Here is a list of steps: -
Created Collection on MongoDB and populated data. MongoDB database server running on port 27017
Started Hive shell and Added the following jars into the classpath: -
mongo-hadoop-core-2.0.2.jar mongo-hadoop-hive-2.0.2.jar mongo-java-driver-3.5.0.jar
(The last one - the Mongo-java-driver was downloaded from a site that was referred to from mongodb itself)

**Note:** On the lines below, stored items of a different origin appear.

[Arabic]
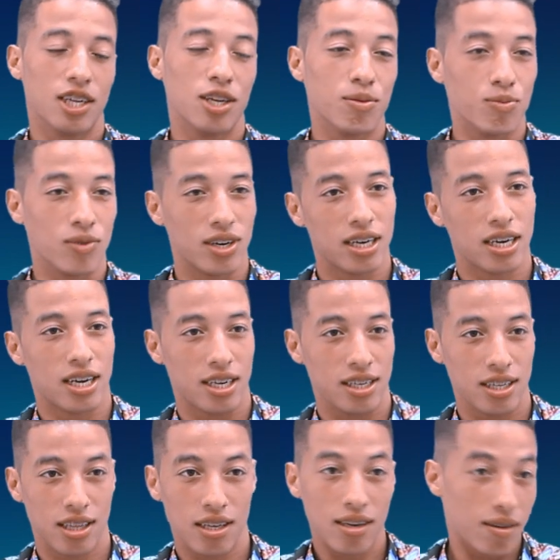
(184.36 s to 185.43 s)
عليهم مؤخرا
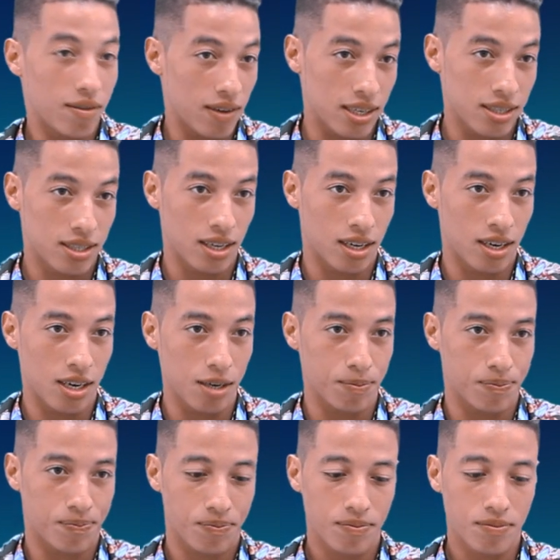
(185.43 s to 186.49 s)
يطلع لا في الانستغرام
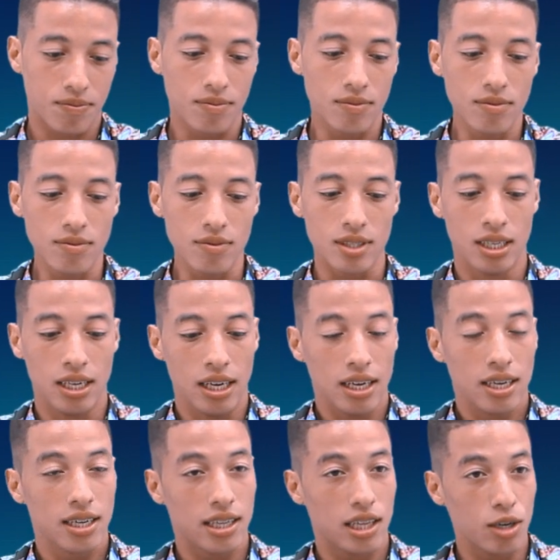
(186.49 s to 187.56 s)

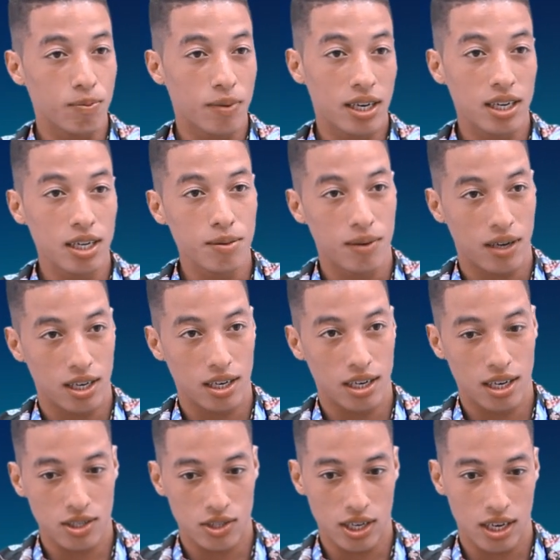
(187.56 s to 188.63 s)
قلت لهم بانني باغي
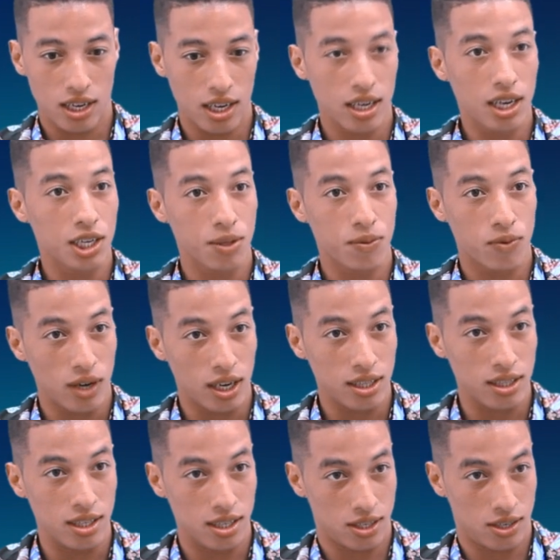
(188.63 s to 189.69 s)
يلا ان شاء الله كنكتب في واحد
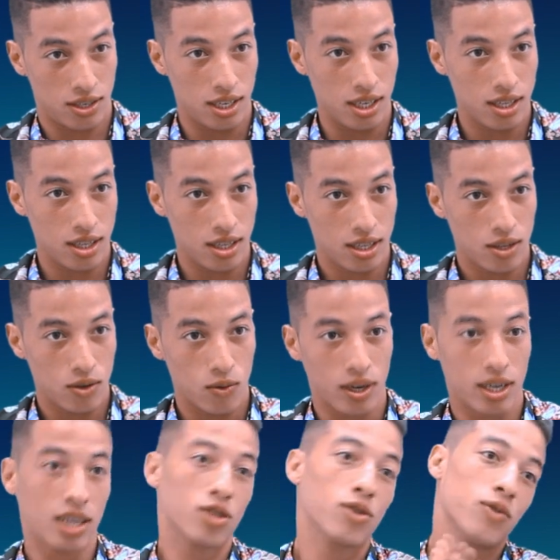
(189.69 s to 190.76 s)
الديسك جديد
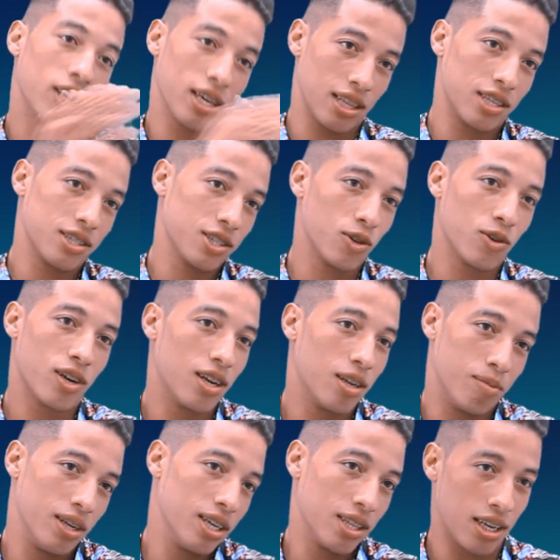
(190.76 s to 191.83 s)
وغنحطو في واحد لاشين اخرى اللي
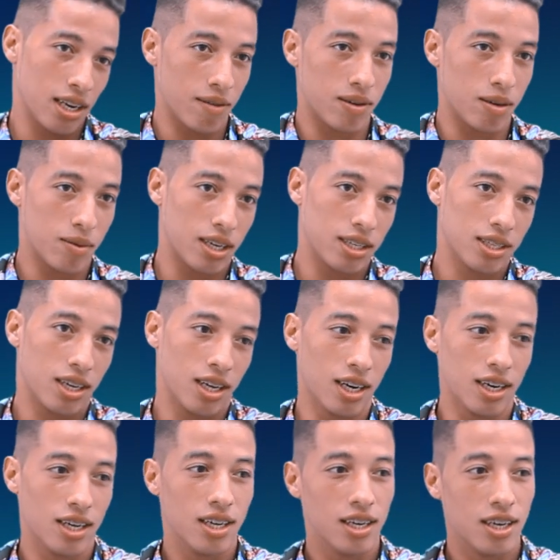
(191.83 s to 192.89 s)
بعيده على الافلام
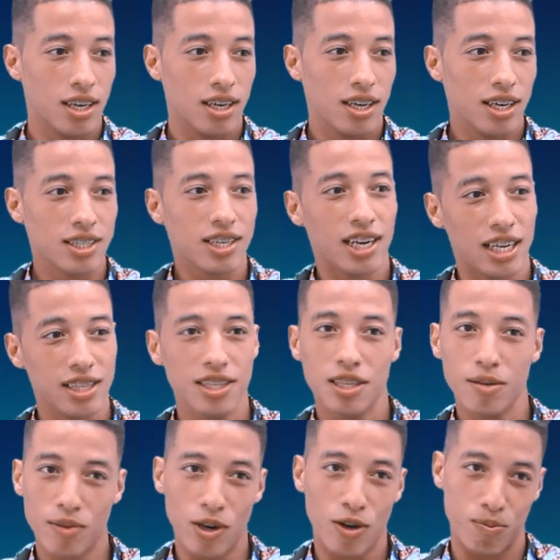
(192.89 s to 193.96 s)
القصيره حيت كان عندي
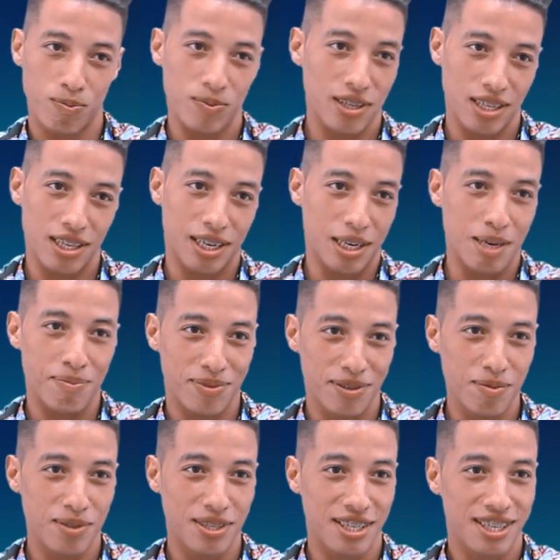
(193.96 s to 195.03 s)
ديما الحب ديال الراب
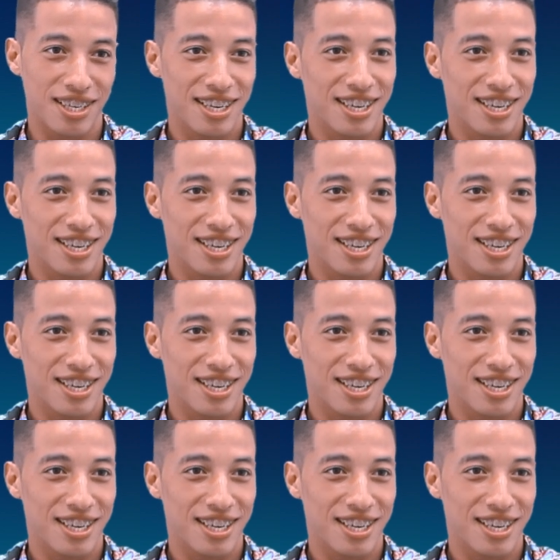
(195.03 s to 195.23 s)
فهمتي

I uploaded the above jars into HDFS in the directories mentioned below and then finally launched the HIVE shell and added the jars in the hive shell itself: -
> ADD JAR hdfs:///tmp/hive/mongo/mongo-hadoop-core-2.0.2.jar;
> ADD JAR hdfs:///tmp/hive/mongo/mongo-hadoop-hive-2.0.2.jar;
> ADD JAR hdfs:///tmp/hive/mongo/mongo-java-driver-3.5.0.jar;
Then I run this command from the HIVE shell which is supposed to work: -
CREATE TABLE RAVINE ( id INT, h_name STRING, h_age INT ) STORED BY "com.mongodb.hadoop.hive.MongoStorageHandler" WITH SERDEPROPERTIES ('mongo.columns.mapping'='{"id":"_id","h_name":"name","h_age":"a ge"}') TBLPROPERTIES("mongo.uri"="mongodb://100.96.237.185:27017/test.beehive");
The error I get is the same as mentioned above by Arvind: -
FAILED: Execution Error, return code 1 from org.apache.hadoop.hive.ql.exec.DDLTask. com/mongodb/util/JSON
I went through the cloudera logs to see what the error was and stumpled upon this log: -
log file from cloudera
If you were to see the above error log. It says
"failed to read jar file", java.util.zip.zipcollection invalid END header (bad central directory offset)
This is quite confusing because I had obtained this same jar file -> the "mongo-java-driver" from https://mongodb.github.io/mongo-java-driver/
Why will a jar downloaded from the same site result in this type of error? I assumed the possibility of a corrupt jar file so I tried downloading various driver versions from 3.5.0. all the way down to 3.0.4!! No change - the same error.
Now here is my question. On the site to download the java driver, Mongodb displays a maven dependancy: -
So my question is quite simple !! How can a jar downloaded from the mongoDB website give me such errors - such as bad offset !!
Does anyone have any suggestions on what I should do next, most of the links on the web such as https://github.com/mongodb/mongo-hadoop/wiki/Hive-Usage seem to sound that this is a very straightforward easy 30 minute process, but it has taken me days to get to this state.
Any help or even suggestions are appreciated.